It is a well-settled rule that judicial review of administrative determinations is limited to the grounds invoked by the agency. See Aronsky v. Board of Educ., Community School Dist. No. 22 of City of New York, 75 N.Y.2d 997, 557 N.Y.S.2d 267 (1990). The court may not substitute its judgment for that of the agency's determination but shall decide if the determination can be supported on any reasonable basis. See Clancy-Cullen Storage Co., Inc. v. Board of Elections in the City of New York, 98 A.D.2d 635, 469 N.Y.S.2d 391 (1st Dept. 1983). It is beyond the scope of judicial review to consider the facts de novo nor may the court substitute its judgment for that of the agency. See In re C.K. Rehner, Inc., 106 A.D.2d 268, 483 N.Y.S.2d 1 (1st Dept. 1984). The test of whether a decision is arbitrary or capricious is "determined largely by whether a particular action should have been taken or is justified. . . and whether the administrative action is without foundation in fact." See Pell v. Board of Ed. Of Union Free School Dist. No. 1 of Towns of Scarsdale and Mamaronek, Westchester County, 34 N.Y.2d 222, 356 N.Y.S.2d 833 (1974). An arbitrary action is without sound basis in reason and is generally taken without regard to the facts. Id.
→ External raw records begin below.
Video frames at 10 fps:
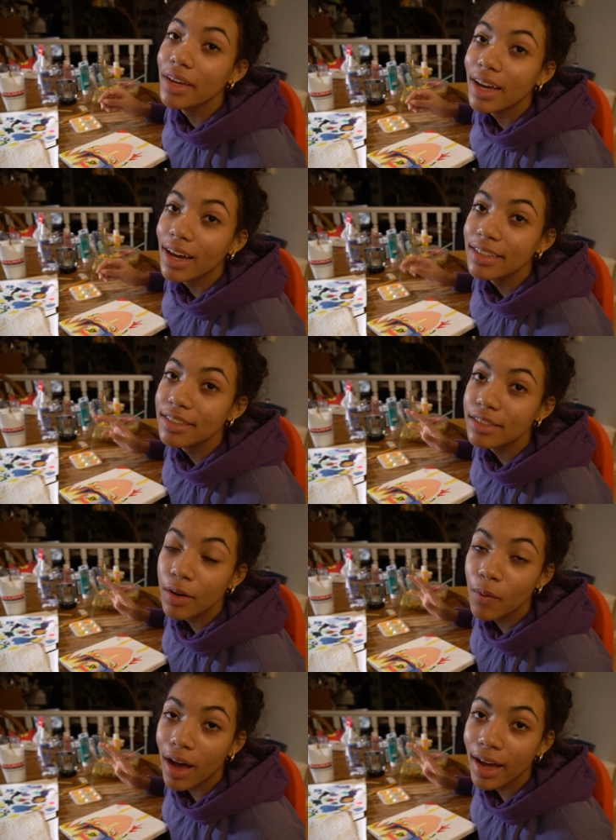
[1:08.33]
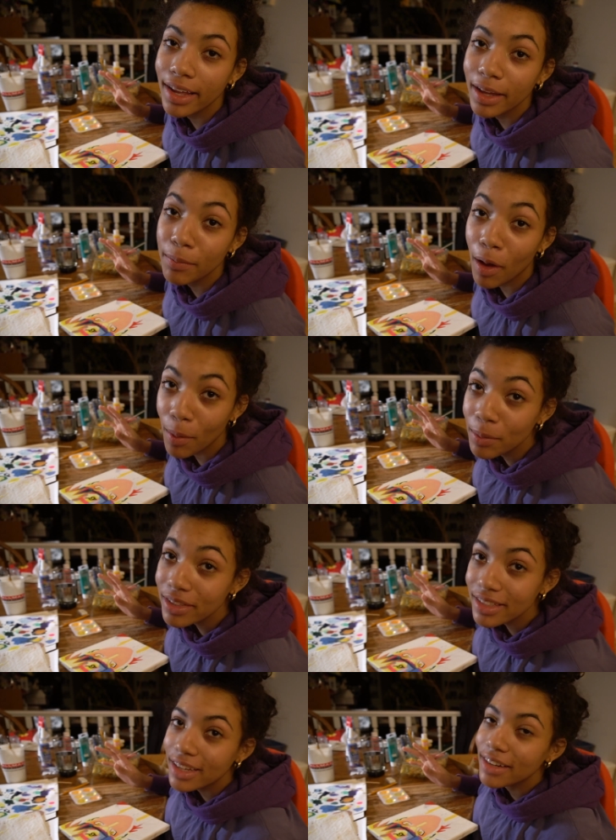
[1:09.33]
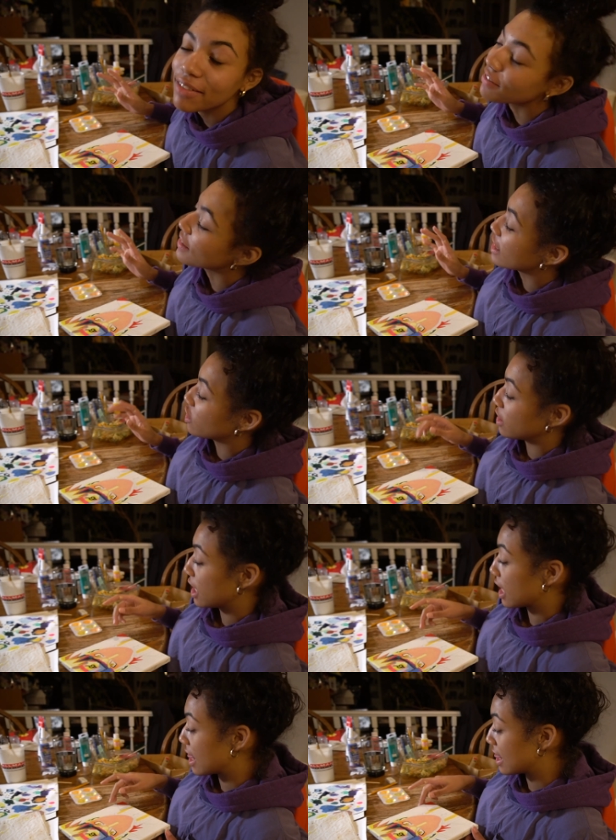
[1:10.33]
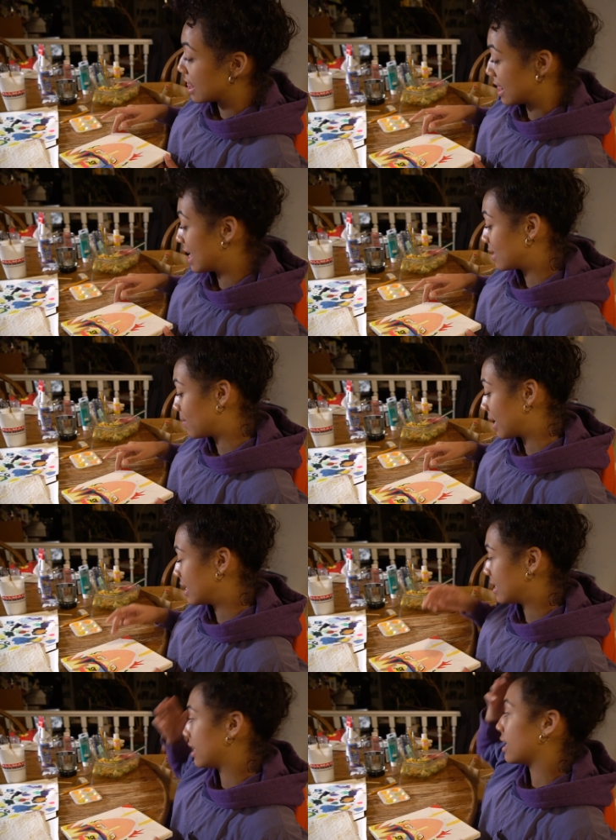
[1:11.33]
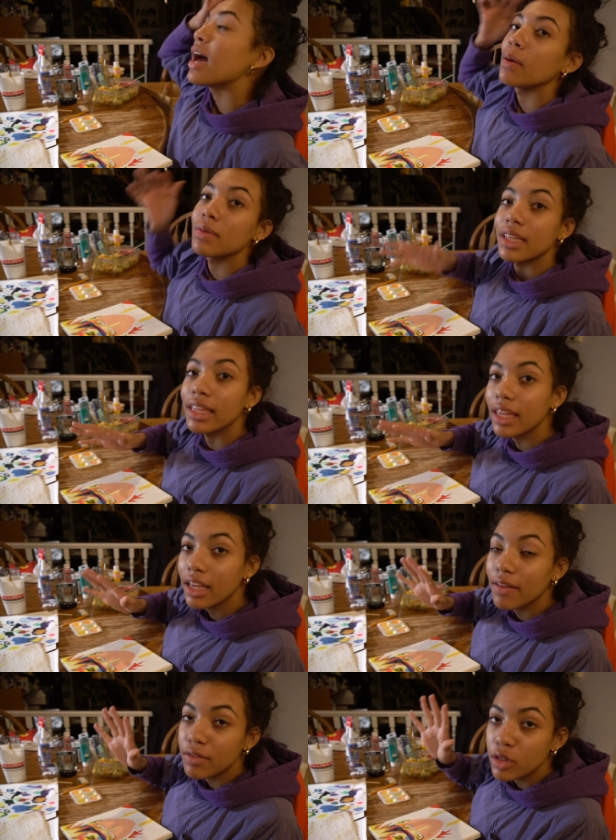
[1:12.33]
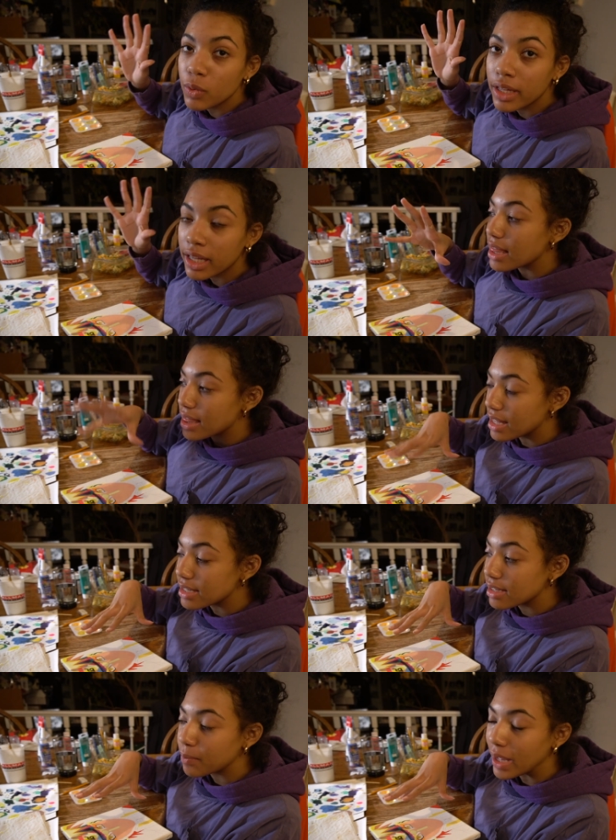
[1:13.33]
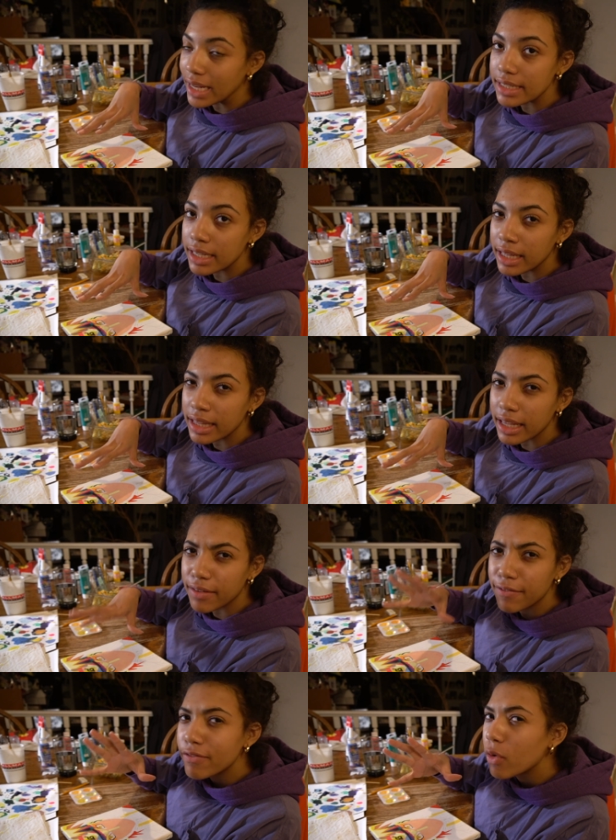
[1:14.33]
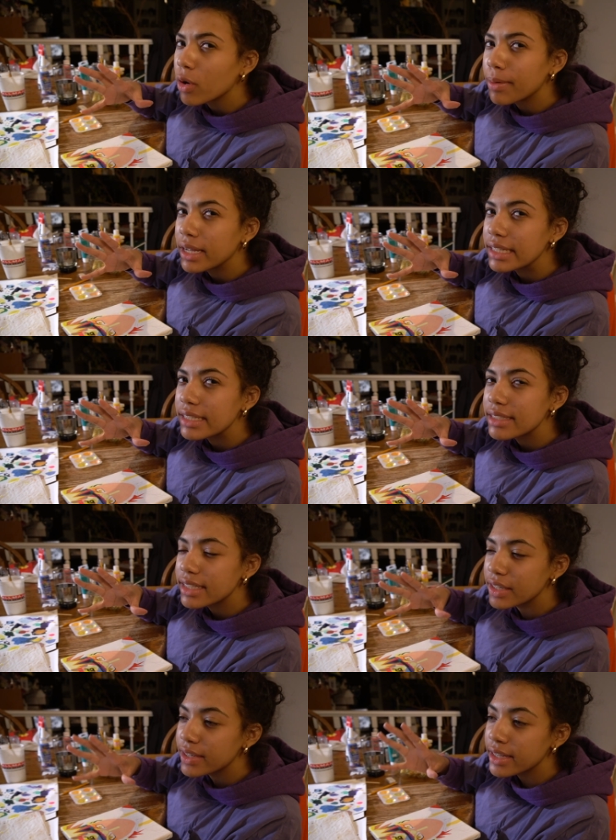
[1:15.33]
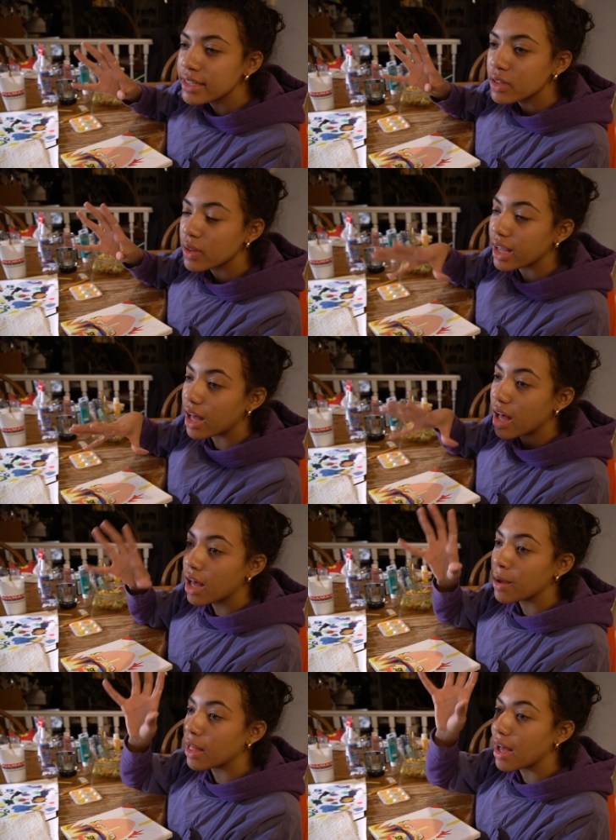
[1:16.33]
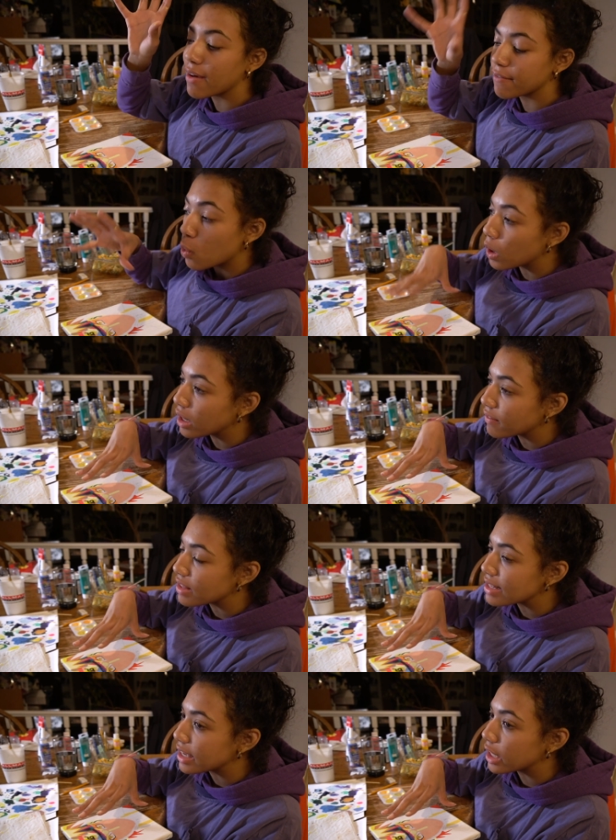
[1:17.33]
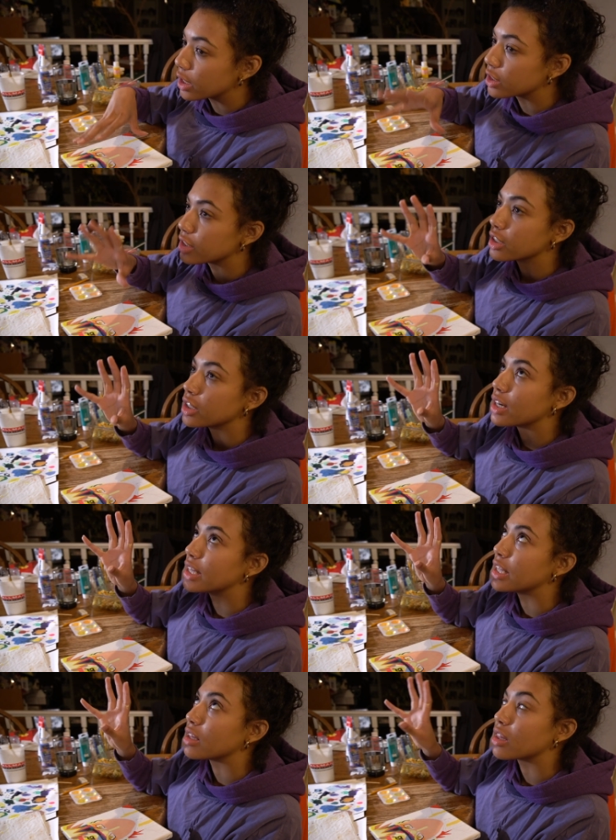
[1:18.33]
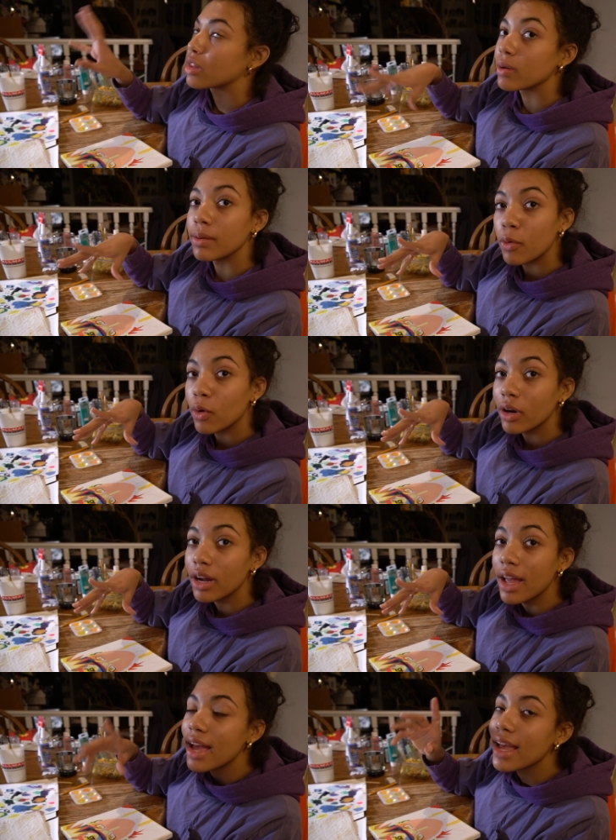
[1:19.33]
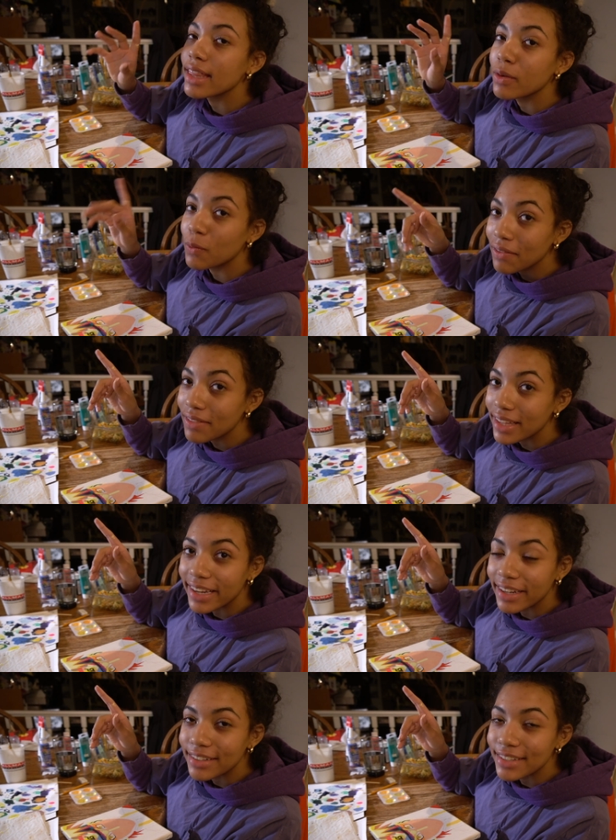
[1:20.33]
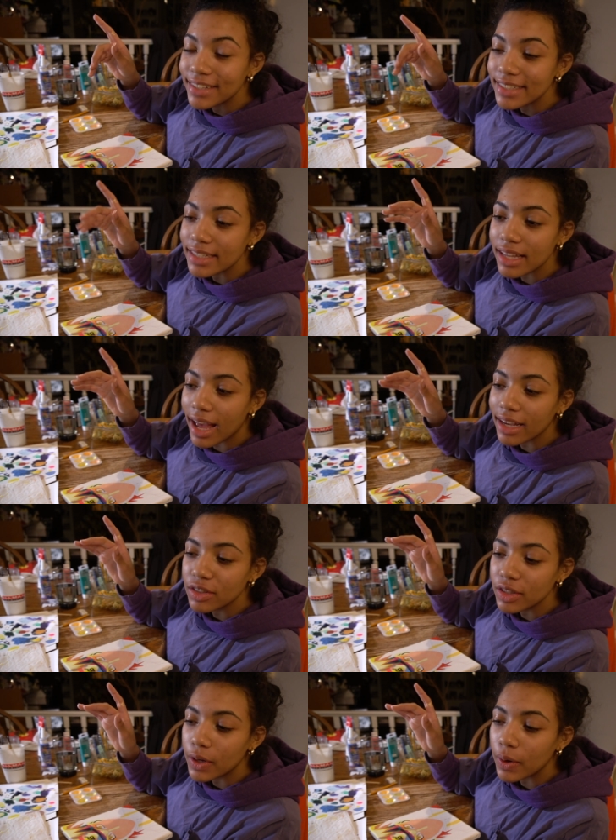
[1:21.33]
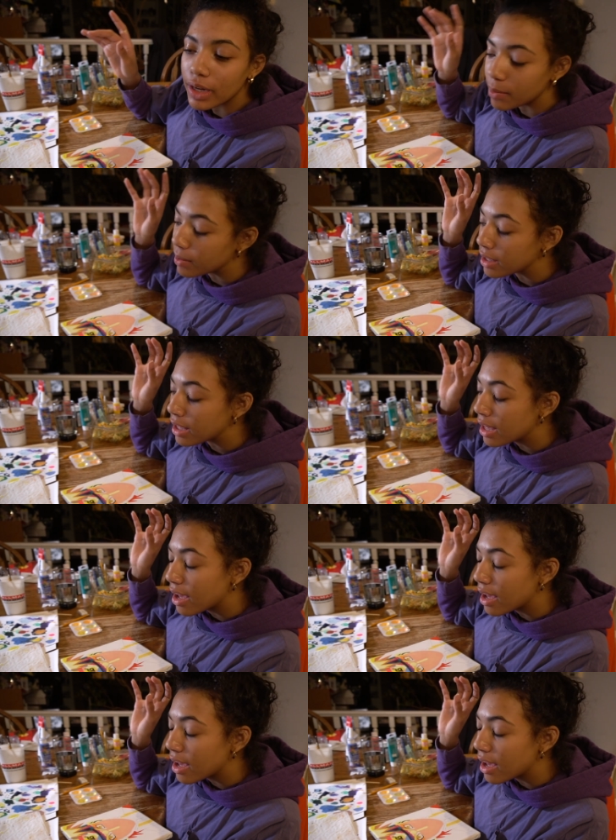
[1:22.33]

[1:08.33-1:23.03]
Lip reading: guys, so I am almost done finishing this painting. I was thinking of doing this painting in like a 4 painting series, so like I'll have one of this character and then 3 more, and then one of the characters is actually going to be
Where a punishment has been imposed, the test is "whether such punishment is so disproportionate to the offense, in the light of all the circumstances, as to be shocking to one's sense of fairness" See Pell v. Board of Ed. Of Union Free School Dist. No. 1 of Towns of Scarsdale and Mamaronek, Westchester County, supra at 233. It is well settled that a sanction will not be upheld if it "shocks the judicial conscience and, therefore, constitute an abuse of discretion as a matter of law." See Featherstone v. Franco, 95 N.Y.2d 550, 720 N.Y.S.2d 93 (2000).

Based upon the twenty-five page decision of the hearing officer, Arthur A. Riegel, this Court rejects petitioner's challenge to the hearing officer's determination that he was incompetent and insubordinate, since that determination is supported by "some credible evidence" and is not arbitrary and capricious. See Borenstein v. New York City Employees' Retirement System, 88 N.Y.2d 756, 650N.Y.S.2d 614 (1996). The Court is precluded from substituting it's own judgment for that of the School District. Id. at 761.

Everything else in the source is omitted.